IDS on Windows: Extreme slowness in ExtendScript execution via SOAP connection (with weird workaround)
IDS Server 18.104.22.1683 running on Windows Server 2019 (build 17763.864)
Local connection using "sampleclient.exe"
Two test scripts (attached):
Slow script: "adobe-ids-win-slow.js" (approx 275 KB in size)
Fast script: "adobe-ids-win-fast.js" (approx 275 KB in size)
There are two scripts to compare. They are both of identical size, does nothing but declare a variable and return a string value. However, while execution of one of the scripts take a fraction of a second, the other script typically runs for > 10 seconds before completing.
TESTS AND OBSERVATIONS
1) This takes excessive time to run (typically 13 seconds on my test machine):
C:\Users\Administrator\Desktop>"c:\Program Files\Adobe\Adobe InDesign CC Server 2019\sampleclient.exe" -host localhost:8190 c:\Users\Administrator\Desktop\adobe-ids-win-slow.js Script result (std__string): Done
2) This completes quickly (typically in less than 0.1 seconds):
C:\Users\Administrator\Desktop>"c:\Program Files\Adobe\Adobe InDesign CC Server 2019\sampleclient.exe" -host localhost:8190 c:\Users\Administrator\Desktop\adobe-ids-win-fast.js Script result (std__string): Done
3) Adding the "-server" flag to the slow test will make it run fast, since the script isn't passed via SOAP but instead evaluated directly from local disk. This tells me the parsing of the ExtendScript statements isn't slow in itself so the difference seems to lie in the SOAP request handling.
4) Now a really weird part: removing the very first space (before the comment on line 1) in "adobe-ids-win-slow.js" makes it run almost as fast as the fast script when repeating test 1) above. It turns out that "adobe-ids-win-slow.js" MUST start with a /* */-style comment in the very first byte to run fast; adding the space back, or removing the comment completely, makes it evaluate slowly again. I've tried other tokens such as semicolon, //-style comment, curly brackets etc but none had the same effect.
5) In contrast to the change in 4), adding spaces before the comment, or removing the comment entirely, from "adobe-ids-win-fast.js" makes no difference in its evaluation performance.
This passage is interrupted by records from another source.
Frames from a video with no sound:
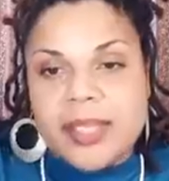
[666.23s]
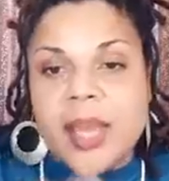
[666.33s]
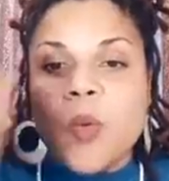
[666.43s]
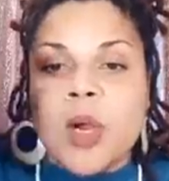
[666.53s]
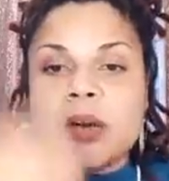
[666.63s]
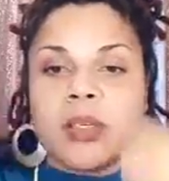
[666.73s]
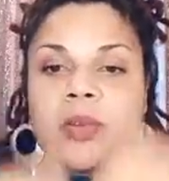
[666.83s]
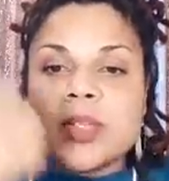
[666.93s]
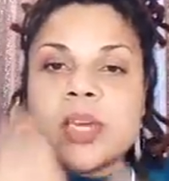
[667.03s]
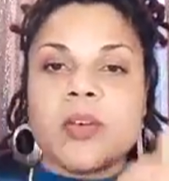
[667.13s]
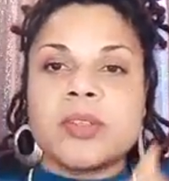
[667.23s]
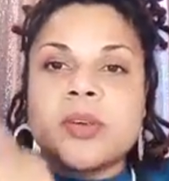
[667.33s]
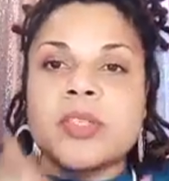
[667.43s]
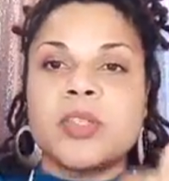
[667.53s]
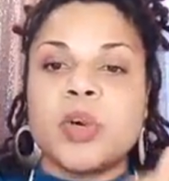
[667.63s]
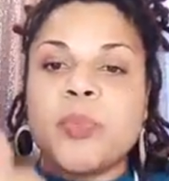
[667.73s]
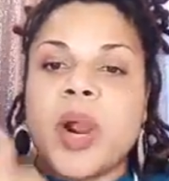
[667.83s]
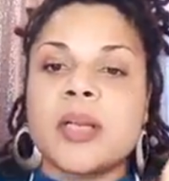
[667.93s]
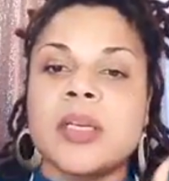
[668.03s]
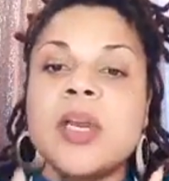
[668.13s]
Like, work on yourself so that you're a
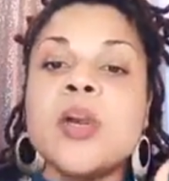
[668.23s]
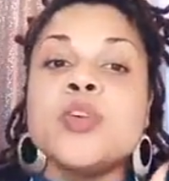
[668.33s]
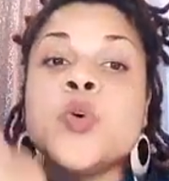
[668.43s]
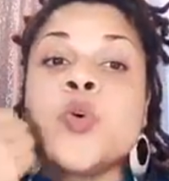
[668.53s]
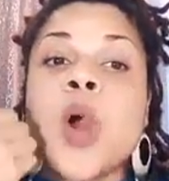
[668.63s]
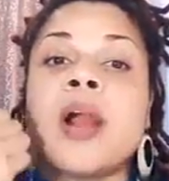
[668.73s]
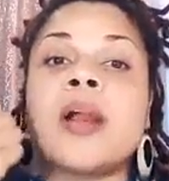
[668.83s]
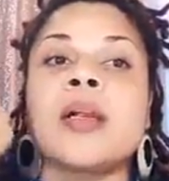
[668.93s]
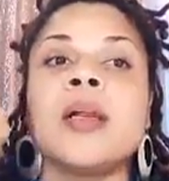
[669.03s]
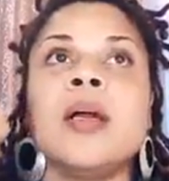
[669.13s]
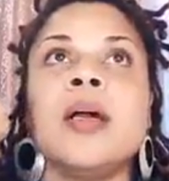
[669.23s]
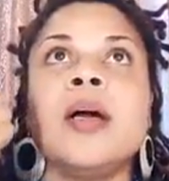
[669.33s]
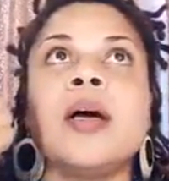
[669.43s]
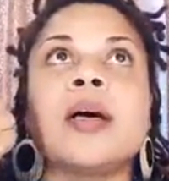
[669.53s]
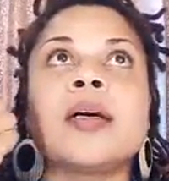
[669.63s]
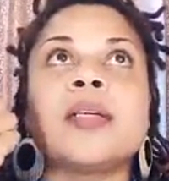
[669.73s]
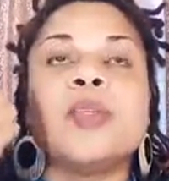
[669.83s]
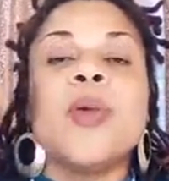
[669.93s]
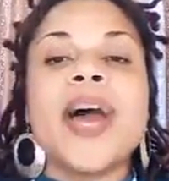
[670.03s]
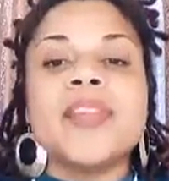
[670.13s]
part of, you
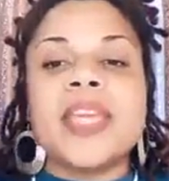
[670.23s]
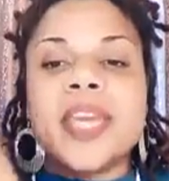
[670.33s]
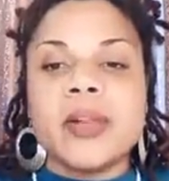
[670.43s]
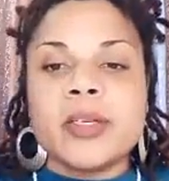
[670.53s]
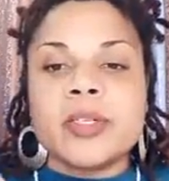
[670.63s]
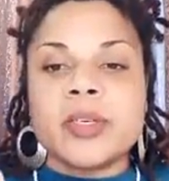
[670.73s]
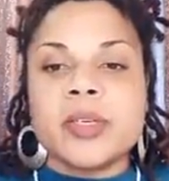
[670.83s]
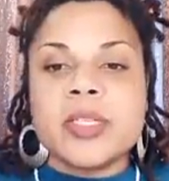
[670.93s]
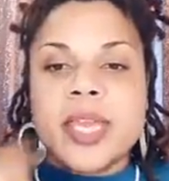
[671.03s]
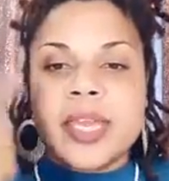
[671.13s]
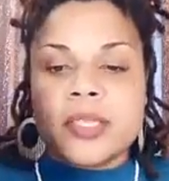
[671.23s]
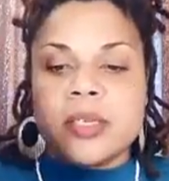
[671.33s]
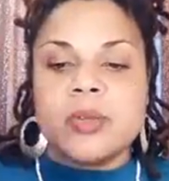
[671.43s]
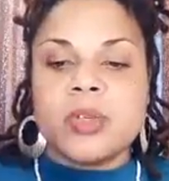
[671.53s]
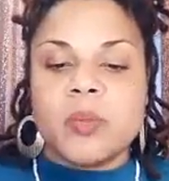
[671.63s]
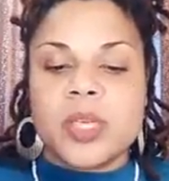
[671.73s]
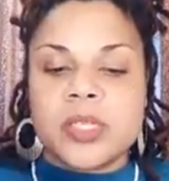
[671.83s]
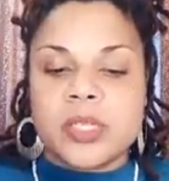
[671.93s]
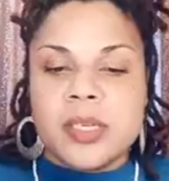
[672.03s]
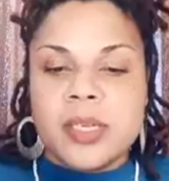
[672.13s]
have the character to execute your
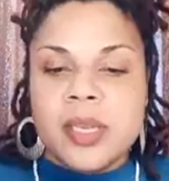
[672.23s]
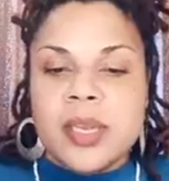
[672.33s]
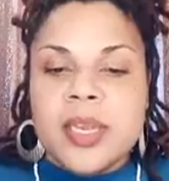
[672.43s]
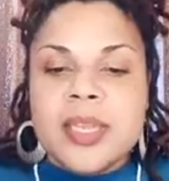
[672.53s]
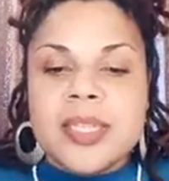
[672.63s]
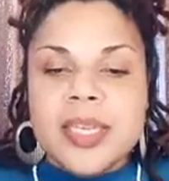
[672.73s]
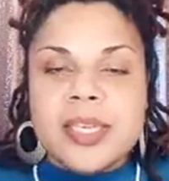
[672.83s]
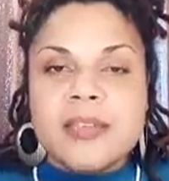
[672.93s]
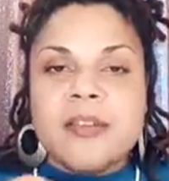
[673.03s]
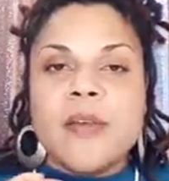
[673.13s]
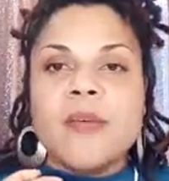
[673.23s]
mission. Then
6) Another strange discrepancy is that even when "adobe-ids-win-slow.js" is modified to run fast using the change described in 4) above, the speed is still slower than the "adobe-ids-win-fast.js" variant. They both declare a string of same length but the data INSIDE the string is different, but while "adobe-ids-win-fast.js" completes in < 0.1 seconds the modified "adobe-ids-win-slow.js" takes closer to a full second.
7) All of the tests above run at good speed (less than a second) when connecting to IDS 22.214.171.1244 on macOS (tested with Catalina 10.15.7). The minor difference in speed between the slow and fast scripts seen in 6) is still present though, but is again eliminated if the "-server" option is used.
I tried running Microsoft's Windows Performance Analyzer to capture what the slow IDS is doing during the long wait. I found that the overhead is located in calls from AFL (Adobe File Library) to the NT kernel, but without debug symbols I couldn't pinpoint it in more detail. My totally unconfirmed suspicion is that gSOAP/2.7 (as returned in the "Server" HTTP header in IDS connections) is applying some content sniffing to detect encoding, data format or other properties of the inlined script, but why this would only take place on Windows is a mystery, and it's also odd that the initial code comment would short-circuit this and improve performance dramatically.
I've also tried disabling various Windows Security settings (Firewall, Virus & Threat Protection, Exploit Protection etc) in case that was interfering with network I/O but I've not found any improvement in that area.
The slowness is not inherent in "sampleclient.exe" either since the root problem was first observed using our own HTTP client, as was the weird workaround of adding the comment string. I'm just using "sampleclient.exe" here to set up a self-contained test case.